Thursday, October 30, 2008

Trail of Terror!!

I love old fashioned haunted houses. I’m not too keen on the very expensive, pounding heavy metal professional ones. I certainly have been in a few of those and while the effects may be technically better, they aren’t nearly so charming.


The first haunted house I was even in was set up in a garden center. I think I went with Indian Princesses and it was definitely old fashioned. In fact, I suspect that sort of house doesn’t exist any more. Most of the displays were static, and veiled by chicken wire. They were sets like coffins, mad scientist-like things in jars (an underused prop, I think. If you’ve ever been in a whole room that contained nothing but scientific specimens, IT IS CREEPY! It would probably be sort of cool to have a room in a volunteer haunted house with floor to ceiling specimens in mason jars- spiders, rats, dolls, body parts, lizards, snakes, organs, etc and have the light filter through the jars. A nice quiet creep before someone springs out at you), vampire dummies, skeletons. I don’t even recall there being any living people. It did have one part that was genuinely unsettling. It had a long maze of corridors in almost complete darkness, without any sounds or creepy music. It was all black walls and I distinctly remember having to feel my way out. Creepy.


I went to Peterson Park’s Trail of Terror last night, which was excellent as it is every year. It’s a wonderful mix of modern props and technologies (they had some fantastic large scale puppets this year. Really amazing.) put on by volunteers, including children. It is probably the most fun you can have for $8. I would love to know who plans the event, because they are so dedicated to producing a haunted trail that is absolutely a cut above the average volunteer haunted house.


There are two things that make volunteer houses special. There is nothing like the experience of being scared by someone who is wholeheartedly enjoying themselves in a nonaggressive way. At Peterson Park, many of the monsters are children and, boy, can they scare! They squeeze up into the tiniest little places and leap out at you! You don’t see them coming at all. They scream! You scream! You laugh and they’ve enjoyed scaring you so much they laugh too! It’s great. Last year had the best example I’ve ever seen of that phenomenon. Knut is a huge darling wuss and people always target him because he’s a big adult man. We went into one section that was carnival themed. I went in first and noticed a small girl (I have pretty good night vision) curled up almost behind a curtain. She wisely stayed put because she knew I saw her. However, when Knut came in, looking about four feet above her head, she leapt out screaming. He screamed at the top of his lungs and fell into the wall behind him and the two started laughing so heartily. He congratulated her on being so scary.

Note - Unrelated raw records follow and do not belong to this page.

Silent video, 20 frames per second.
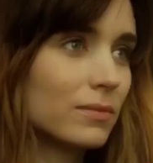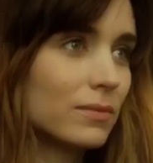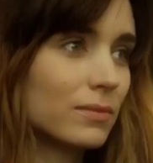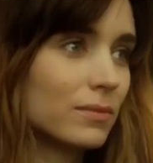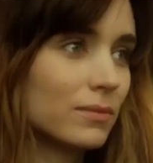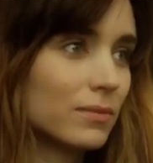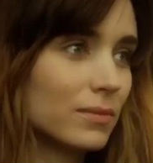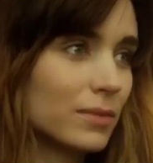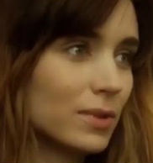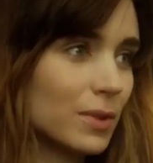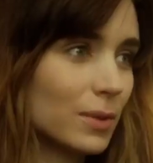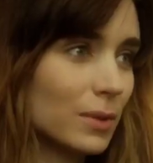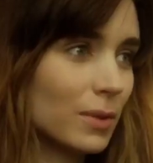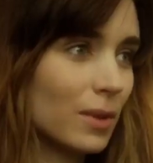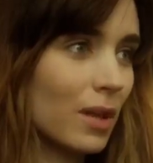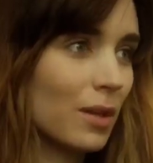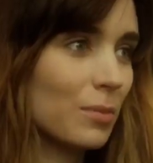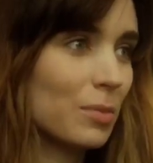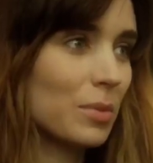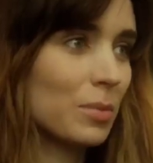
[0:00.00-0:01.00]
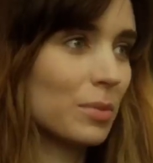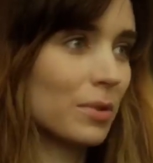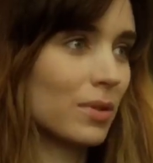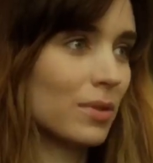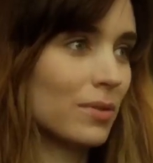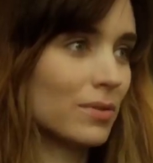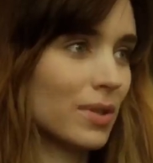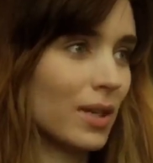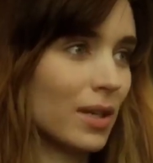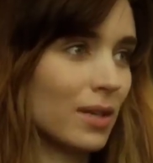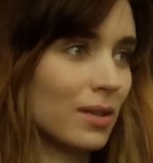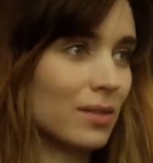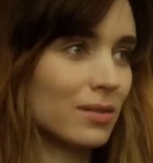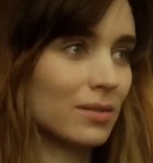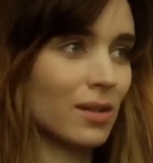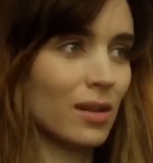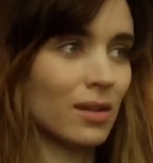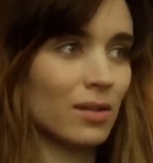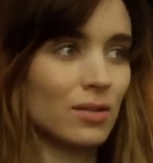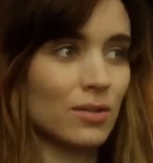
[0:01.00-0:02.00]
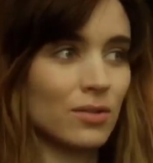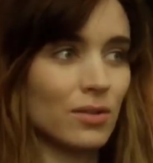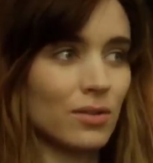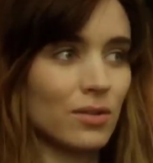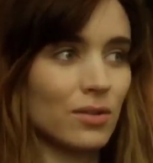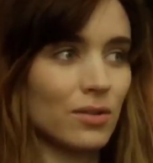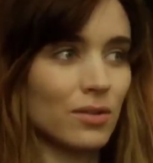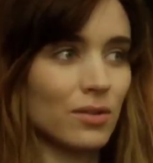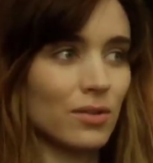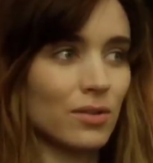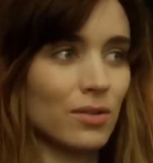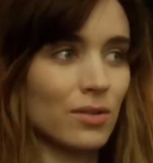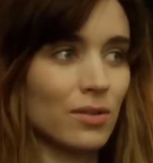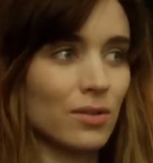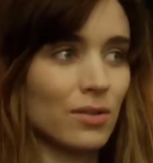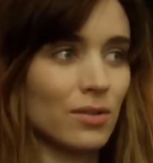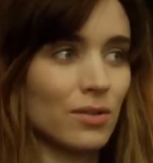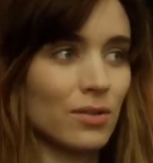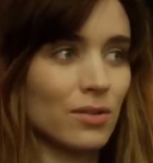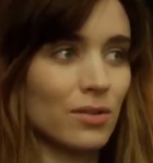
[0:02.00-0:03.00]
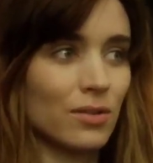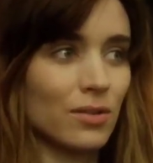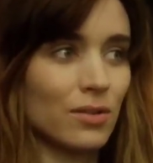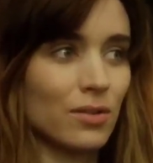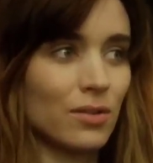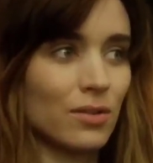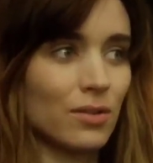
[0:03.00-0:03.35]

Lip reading: Here, we learn that Martin is in prison for insider trading.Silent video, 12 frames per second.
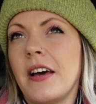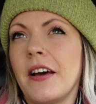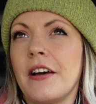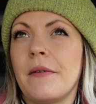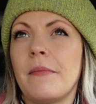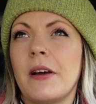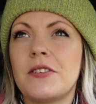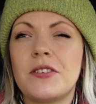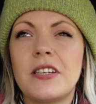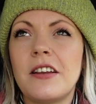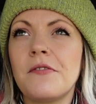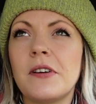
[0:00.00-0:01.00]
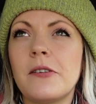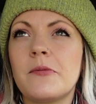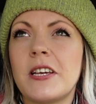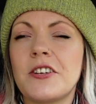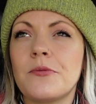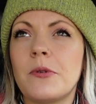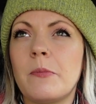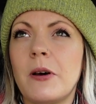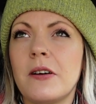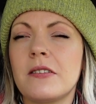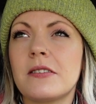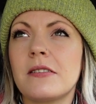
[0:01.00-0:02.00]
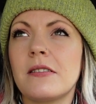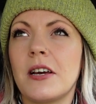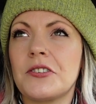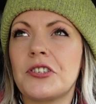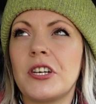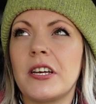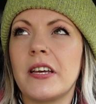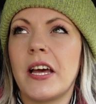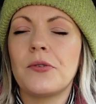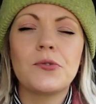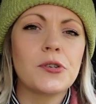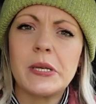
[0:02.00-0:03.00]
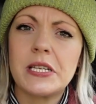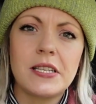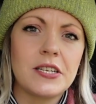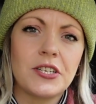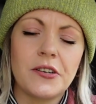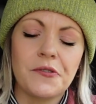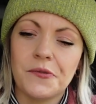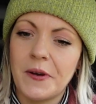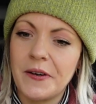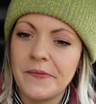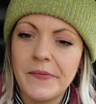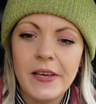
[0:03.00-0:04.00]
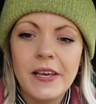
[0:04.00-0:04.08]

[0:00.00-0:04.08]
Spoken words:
I just had a real obsession with bugs last year, and also into this year as well.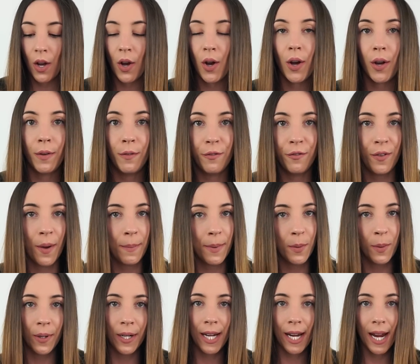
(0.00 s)
On
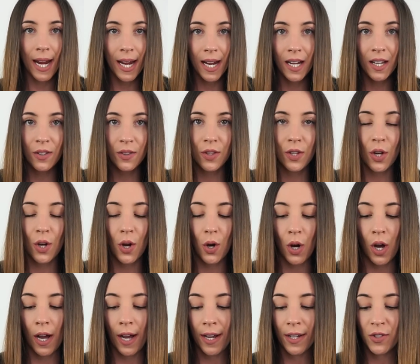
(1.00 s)
February 8th,
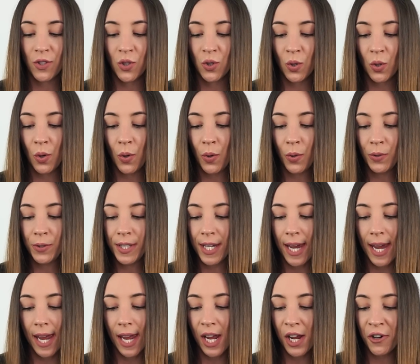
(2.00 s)
I sold
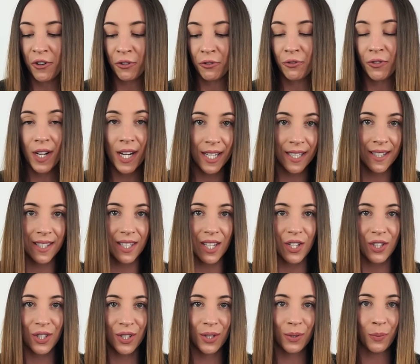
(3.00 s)
a Reese
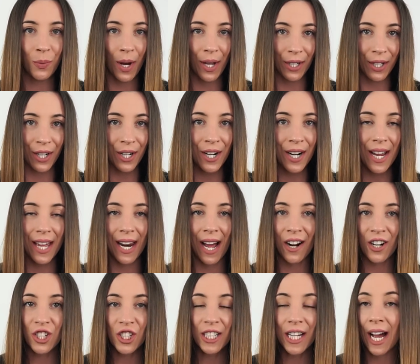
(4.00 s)
sweater. It
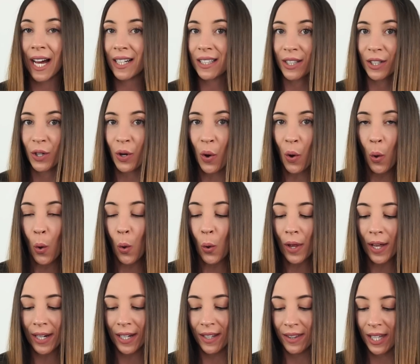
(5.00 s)
actually had a little
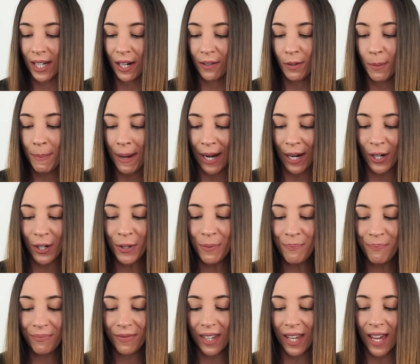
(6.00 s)
hole in it that I repaired,
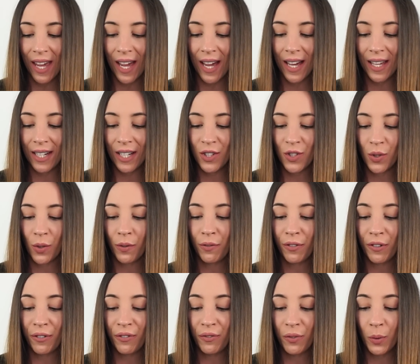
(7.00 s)
and it sold
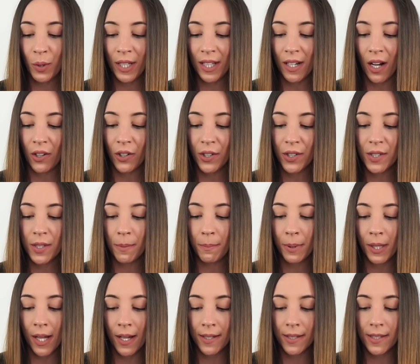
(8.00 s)
for $40
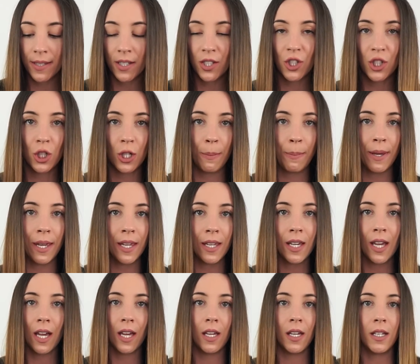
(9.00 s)
plus
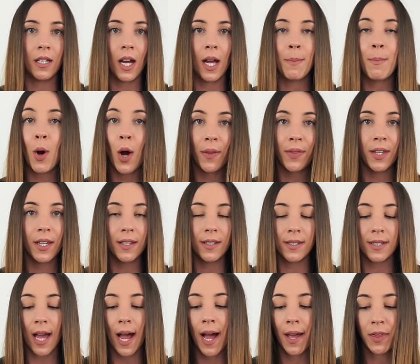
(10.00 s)
shipping, and I bought
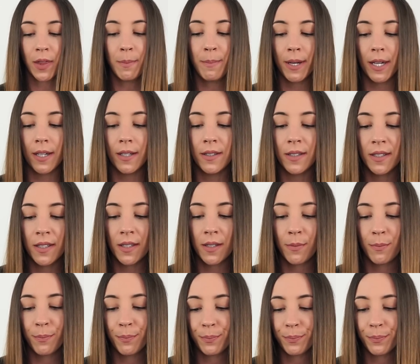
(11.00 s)
this at the bins.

The other thing that makes volunteer houses extra fun is the sort of people who visit them. Most of them are not hard core scare freaks. They are not the type to harass or heckle and they scream (I know because I’m one of them. A kid in a gilly suit scared me almost to the loss of bladder control last night. He/she scuttled out from under a burlap curtain along a (I had thought) unmanned stretch of path) at EVERYTHING! Thus, we always end up hugging, hold hands, or holding on to jackets of people we haven’t met before. It’s great. Our little group of three merged together to become a group of six before the meat house section and stuck together the rest of the way. I grabbed the jacket of the guy in front of me, another guy held onto my shoulder, Natalie and another girl held hands, and Knut held on to everybody while we all screamed like crazy. Fantastic.

Our voices were hoarse by the end, so we had to recuperate with coconut fudge sundaes at Margie’s Candies.